Co-author Nenad Tomasev commented to Chess.com that for him personally, he was really curious to consider if there is such a thing as a “natural” progression of chess theory:
Even in the human context—if we were to ‘restart’ history, go back in time—would the theory of chess have developed in the same way? There were a number of prominent schools of thought in terms of the overall understanding of chess principles and middlegame positions: the importance of dynamism vs. structure, material vs. sacrificial attacks, material imbalance, the importance of space vs. the hypermodern school that invites overextension in order to counterattack, etc. This also informed the openings that were played. Looking at this progression, what remains unclear is whether it would have happened the same way again. Maybe some pieces of chess knowledge and some perspectives are simply easier and more natural for the human mind to grasp and formulate? Maybe the process of refining them and expanding them has a linear trajectory, or not? We can’t really restart history, so we can only ever guess what the answer might be.
However, when it comes to AlphaZero, we can retrain it many times—and also compare the findings to what we have previously seen in human play. We can therefore use AlphaZero as a Petri dish for this question, as we look at how it acquires knowledge about the game. As it turns out, there are both similarities and dissimilarities in how it builds its understanding of the game compared to human history. Also, while there is some level of stability (results being in agreement across different training runs), it is by no means absolute (sometimes the training progression looks a little bit different, and different opening lines end up being preferred).

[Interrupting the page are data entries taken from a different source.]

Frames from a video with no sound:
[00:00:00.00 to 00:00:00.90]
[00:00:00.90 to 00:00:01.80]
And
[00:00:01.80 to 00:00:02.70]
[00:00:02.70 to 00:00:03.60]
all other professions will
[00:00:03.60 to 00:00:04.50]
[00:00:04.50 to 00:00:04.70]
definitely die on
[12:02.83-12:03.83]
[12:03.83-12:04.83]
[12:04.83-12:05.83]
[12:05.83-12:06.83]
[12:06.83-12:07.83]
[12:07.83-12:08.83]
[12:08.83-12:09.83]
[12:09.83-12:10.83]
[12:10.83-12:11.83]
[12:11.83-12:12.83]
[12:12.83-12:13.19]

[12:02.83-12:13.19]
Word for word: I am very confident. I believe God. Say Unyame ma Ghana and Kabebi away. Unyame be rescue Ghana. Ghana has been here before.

Now, this is by no means a definitive answer to what is, to me personally, a fascinating question. There is still plenty to think about here. Yet, we hope that our results provide an interesting perspective and make it possible for us to start thinking a bit deeper about how we learn, grow, improve—the very nature of intelligence and how it goes all the way from a blank slate to what is a deep understanding of a very complex domain like chess.

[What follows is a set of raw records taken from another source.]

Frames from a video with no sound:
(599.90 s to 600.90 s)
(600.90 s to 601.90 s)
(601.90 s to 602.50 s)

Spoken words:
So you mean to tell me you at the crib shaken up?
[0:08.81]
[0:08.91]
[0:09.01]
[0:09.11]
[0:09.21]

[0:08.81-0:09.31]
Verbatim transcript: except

Kramnik commented to Chess.com:
“There are two major things which we can try to find out with this work. One is: how does AlphaZero learn chess, how does it improve? That is actually quite important. If we manage one day to understand it fully, then maybe we can interpret it into the human learning process.

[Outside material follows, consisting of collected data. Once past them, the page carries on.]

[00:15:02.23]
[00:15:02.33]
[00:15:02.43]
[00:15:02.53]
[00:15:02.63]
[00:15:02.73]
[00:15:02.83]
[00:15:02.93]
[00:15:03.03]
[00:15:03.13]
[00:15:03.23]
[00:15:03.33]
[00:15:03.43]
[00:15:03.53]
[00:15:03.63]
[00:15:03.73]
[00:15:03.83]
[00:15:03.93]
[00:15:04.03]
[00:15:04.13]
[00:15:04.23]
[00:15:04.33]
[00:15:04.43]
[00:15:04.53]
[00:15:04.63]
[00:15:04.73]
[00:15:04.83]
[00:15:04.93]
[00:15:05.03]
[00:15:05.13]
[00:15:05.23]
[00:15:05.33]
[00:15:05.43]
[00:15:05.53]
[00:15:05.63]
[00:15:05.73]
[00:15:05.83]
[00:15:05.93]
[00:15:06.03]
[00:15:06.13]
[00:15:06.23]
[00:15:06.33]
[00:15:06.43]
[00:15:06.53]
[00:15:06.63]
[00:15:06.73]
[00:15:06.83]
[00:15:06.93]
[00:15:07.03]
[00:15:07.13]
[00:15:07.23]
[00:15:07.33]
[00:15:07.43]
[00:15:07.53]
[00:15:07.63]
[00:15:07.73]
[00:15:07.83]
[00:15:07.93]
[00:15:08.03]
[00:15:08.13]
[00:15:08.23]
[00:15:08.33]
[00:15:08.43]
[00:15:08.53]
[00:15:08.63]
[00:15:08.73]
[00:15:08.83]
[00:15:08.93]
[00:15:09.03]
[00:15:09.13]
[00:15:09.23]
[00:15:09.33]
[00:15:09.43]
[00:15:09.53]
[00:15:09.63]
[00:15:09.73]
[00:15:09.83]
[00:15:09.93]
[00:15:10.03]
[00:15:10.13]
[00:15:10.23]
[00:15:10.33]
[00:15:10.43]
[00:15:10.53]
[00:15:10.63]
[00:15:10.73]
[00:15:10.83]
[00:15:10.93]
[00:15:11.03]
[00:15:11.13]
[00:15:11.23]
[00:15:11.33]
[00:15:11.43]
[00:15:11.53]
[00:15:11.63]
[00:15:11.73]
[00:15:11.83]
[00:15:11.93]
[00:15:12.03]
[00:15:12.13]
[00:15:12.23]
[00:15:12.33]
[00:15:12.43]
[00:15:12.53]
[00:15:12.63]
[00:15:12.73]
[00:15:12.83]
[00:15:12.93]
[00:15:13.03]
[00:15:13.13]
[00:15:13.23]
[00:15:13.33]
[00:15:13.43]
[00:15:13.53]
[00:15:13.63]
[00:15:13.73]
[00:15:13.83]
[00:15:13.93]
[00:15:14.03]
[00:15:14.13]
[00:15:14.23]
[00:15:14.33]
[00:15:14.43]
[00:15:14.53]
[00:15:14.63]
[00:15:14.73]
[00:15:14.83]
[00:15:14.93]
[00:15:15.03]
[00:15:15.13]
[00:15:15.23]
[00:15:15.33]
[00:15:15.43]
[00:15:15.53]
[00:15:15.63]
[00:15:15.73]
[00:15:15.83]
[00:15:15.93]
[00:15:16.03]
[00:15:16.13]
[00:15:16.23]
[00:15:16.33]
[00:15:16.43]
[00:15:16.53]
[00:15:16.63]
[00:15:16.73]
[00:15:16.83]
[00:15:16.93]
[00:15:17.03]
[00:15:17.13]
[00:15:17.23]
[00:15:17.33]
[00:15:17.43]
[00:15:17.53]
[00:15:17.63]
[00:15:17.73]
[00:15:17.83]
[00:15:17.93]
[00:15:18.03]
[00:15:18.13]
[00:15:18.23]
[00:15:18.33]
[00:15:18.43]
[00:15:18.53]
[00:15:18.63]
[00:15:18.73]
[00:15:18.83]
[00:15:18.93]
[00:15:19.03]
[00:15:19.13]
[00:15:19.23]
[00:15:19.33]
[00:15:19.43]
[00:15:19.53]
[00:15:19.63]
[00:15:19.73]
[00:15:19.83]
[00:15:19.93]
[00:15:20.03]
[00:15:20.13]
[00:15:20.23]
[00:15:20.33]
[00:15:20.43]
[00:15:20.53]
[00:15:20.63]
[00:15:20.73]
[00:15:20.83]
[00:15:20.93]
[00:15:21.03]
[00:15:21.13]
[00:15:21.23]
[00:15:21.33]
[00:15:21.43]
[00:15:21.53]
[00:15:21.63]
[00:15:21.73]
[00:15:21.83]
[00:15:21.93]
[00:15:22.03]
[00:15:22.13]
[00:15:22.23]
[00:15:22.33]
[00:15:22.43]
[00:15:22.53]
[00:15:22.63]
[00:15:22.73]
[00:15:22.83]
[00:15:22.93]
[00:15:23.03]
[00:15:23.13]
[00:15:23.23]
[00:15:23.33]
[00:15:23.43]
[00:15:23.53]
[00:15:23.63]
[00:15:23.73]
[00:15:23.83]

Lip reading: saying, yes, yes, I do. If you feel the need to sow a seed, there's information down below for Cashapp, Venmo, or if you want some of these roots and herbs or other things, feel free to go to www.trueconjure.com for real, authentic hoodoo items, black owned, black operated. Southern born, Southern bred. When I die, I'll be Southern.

Secondly, I believe it is quite fascinating to discover that there are certain patterns that AlphaZero finds meaningful, which actually make little sense for humans. That is my impression. That actually is a subject for further research, in fact, I was thinking that it might easily be that we are missing some very important patterns in chess, because after all, AlphaZero is so strong that if it uses those patterns, I suspect they make sense. That is actually also a very interesting and fascinating subject to understand, if maybe our way of learning chess, of improving in chess, is actually quite limited. We can expand it a bit with the help of AlphaZero, of understanding how it sees chess.”